**Task brief:** Repeat the records below in their entirety, exactly.

-------

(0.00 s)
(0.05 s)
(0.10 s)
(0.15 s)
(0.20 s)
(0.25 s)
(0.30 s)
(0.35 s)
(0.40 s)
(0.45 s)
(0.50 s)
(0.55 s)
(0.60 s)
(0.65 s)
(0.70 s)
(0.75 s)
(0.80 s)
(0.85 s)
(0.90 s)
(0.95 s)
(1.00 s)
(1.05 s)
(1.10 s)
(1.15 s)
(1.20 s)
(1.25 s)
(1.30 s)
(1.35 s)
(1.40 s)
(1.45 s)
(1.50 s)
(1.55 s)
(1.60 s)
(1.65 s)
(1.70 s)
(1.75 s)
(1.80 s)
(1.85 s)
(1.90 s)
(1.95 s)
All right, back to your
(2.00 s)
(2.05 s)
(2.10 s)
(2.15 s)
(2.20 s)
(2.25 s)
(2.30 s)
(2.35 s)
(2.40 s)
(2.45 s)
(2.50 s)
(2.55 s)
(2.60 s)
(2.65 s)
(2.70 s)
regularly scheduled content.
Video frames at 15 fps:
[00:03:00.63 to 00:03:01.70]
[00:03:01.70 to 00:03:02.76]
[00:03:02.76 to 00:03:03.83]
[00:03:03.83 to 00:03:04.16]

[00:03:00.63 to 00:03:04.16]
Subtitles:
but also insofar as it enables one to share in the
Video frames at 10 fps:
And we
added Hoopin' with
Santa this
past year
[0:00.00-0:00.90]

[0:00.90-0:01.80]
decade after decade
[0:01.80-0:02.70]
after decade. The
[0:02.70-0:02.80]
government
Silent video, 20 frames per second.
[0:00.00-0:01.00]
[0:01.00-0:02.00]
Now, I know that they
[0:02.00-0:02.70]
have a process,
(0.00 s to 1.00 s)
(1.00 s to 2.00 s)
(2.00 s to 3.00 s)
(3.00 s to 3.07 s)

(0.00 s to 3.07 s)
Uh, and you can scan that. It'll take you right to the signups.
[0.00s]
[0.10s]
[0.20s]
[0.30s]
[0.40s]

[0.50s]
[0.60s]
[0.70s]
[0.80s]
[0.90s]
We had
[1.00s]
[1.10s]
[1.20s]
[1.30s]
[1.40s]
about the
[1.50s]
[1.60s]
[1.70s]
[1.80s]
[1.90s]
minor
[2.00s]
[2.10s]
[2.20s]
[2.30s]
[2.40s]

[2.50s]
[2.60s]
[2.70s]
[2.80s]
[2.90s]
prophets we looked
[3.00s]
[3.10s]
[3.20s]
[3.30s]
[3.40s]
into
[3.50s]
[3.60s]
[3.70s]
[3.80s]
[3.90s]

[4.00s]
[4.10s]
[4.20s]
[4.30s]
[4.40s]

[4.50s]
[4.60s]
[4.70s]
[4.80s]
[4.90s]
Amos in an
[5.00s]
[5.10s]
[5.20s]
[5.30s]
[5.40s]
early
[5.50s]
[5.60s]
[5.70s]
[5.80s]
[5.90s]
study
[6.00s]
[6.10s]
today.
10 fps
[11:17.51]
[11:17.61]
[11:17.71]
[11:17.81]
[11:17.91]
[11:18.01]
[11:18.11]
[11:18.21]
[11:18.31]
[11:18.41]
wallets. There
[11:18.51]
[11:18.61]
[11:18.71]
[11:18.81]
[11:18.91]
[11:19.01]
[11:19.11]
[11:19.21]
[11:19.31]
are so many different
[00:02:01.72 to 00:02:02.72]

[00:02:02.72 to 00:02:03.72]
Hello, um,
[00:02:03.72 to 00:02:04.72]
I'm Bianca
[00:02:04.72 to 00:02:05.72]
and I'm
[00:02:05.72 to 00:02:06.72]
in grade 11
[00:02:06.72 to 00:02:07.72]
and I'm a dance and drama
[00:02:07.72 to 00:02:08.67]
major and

-------

**Output of the exercise:**
(0.00 s)
(0.05 s)
(0.10 s)
(0.15 s)
(0.20 s)
(0.25 s)
(0.30 s)
(0.35 s)
(0.40 s)
(0.45 s)
(0.50 s)
(0.55 s)
(0.60 s)
(0.65 s)
(0.70 s)
(0.75 s)
(0.80 s)
(0.85 s)
(0.90 s)
(0.95 s)
(1.00 s)
(1.05 s)
(1.10 s)
(1.15 s)
(1.20 s)
(1.25 s)
(1.30 s)
(1.35 s)
(1.40 s)
(1.45 s)
(1.50 s)
(1.55 s)
(1.60 s)
(1.65 s)
(1.70 s)
(1.75 s)
(1.80 s)
(1.85 s)
(1.90 s)
(1.95 s)
All right, back to your
(2.00 s)
(2.05 s)
(2.10 s)
(2.15 s)
(2.20 s)
(2.25 s)
(2.30 s)
(2.35 s)
(2.40 s)
(2.45 s)
(2.50 s)
(2.55 s)
(2.60 s)
(2.65 s)
(2.70 s)
regularly scheduled content.
Video frames at 15 fps:
[00:03:00.63 to 00:03:01.70]
[00:03:01.70 to 00:03:02.76]
[00:03:02.76 to 00:03:03.83]
[00:03:03.83 to 00:03:04.16]

[00:03:00.63 to 00:03:04.16]
Subtitles:
but also insofar as it enables one to share in the
Video frames at 10 fps:
And we
added Hoopin' with
Santa this
past year
[0:00.00-0:00.90]

[0:00.90-0:01.80]
decade after decade
[0:01.80-0:02.70]
after decade. The
[0:02.70-0:02.80]
government
Silent video, 20 frames per second.
[0:00.00-0:01.00]
[0:01.00-0:02.00]
Now, I know that they
[0:02.00-0:02.70]
have a process,
(0.00 s to 1.00 s)
(1.00 s to 2.00 s)
(2.00 s to 3.00 s)
(3.00 s to 3.07 s)

(0.00 s to 3.07 s)
Uh, and you can scan that. It'll take you right to the signups.
[0.00s]
[0.10s]
[0.20s]
[0.30s]
[0.40s]

[0.50s]
[0.60s]
[0.70s]
[0.80s]
[0.90s]
We had
[1.00s]
[1.10s]
[1.20s]
[1.30s]
[1.40s]
about the
[1.50s]
[1.60s]
[1.70s]
[1.80s]
[1.90s]
minor
[2.00s]
[2.10s]
[2.20s]
[2.30s]
[2.40s]

[2.50s]
[2.60s]
[2.70s]
[2.80s]
[2.90s]
prophets we looked
[3.00s]
[3.10s]
[3.20s]
[3.30s]
[3.40s]
into
[3.50s]
[3.60s]
[3.70s]
[3.80s]
[3.90s]

[4.00s]
[4.10s]
[4.20s]
[4.30s]
[4.40s]

[4.50s]
[4.60s]
[4.70s]
[4.80s]
[4.90s]
Amos in an
[5.00s]
[5.10s]
[5.20s]
[5.30s]
[5.40s]
early
[5.50s]
[5.60s]
[5.70s]
[5.80s]
[5.90s]
study
[6.00s]
[6.10s]
today.
10 fps
[11:17.51]
[11:17.61]
[11:17.71]
[11:17.81]
[11:17.91]
[11:18.01]
[11:18.11]
[11:18.21]
[11:18.31]
[11:18.41]
wallets. There
[11:18.51]
[11:18.61]
[11:18.71]
[11:18.81]
[11:18.91]
[11:19.01]
[11:19.11]
[11:19.21]
[11:19.31]
are so many different
[00:02:01.72 to 00:02:02.72]

[00:02:02.72 to 00:02:03.72]
Hello, um,
[00:02:03.72 to 00:02:04.72]
I'm Bianca
[00:02:04.72 to 00:02:05.72]
and I'm
[00:02:05.72 to 00:02:06.72]
in grade 11
[00:02:06.72 to 00:02:07.72]
and I'm a dance and drama
[00:02:07.72 to 00:02:08.67]
major and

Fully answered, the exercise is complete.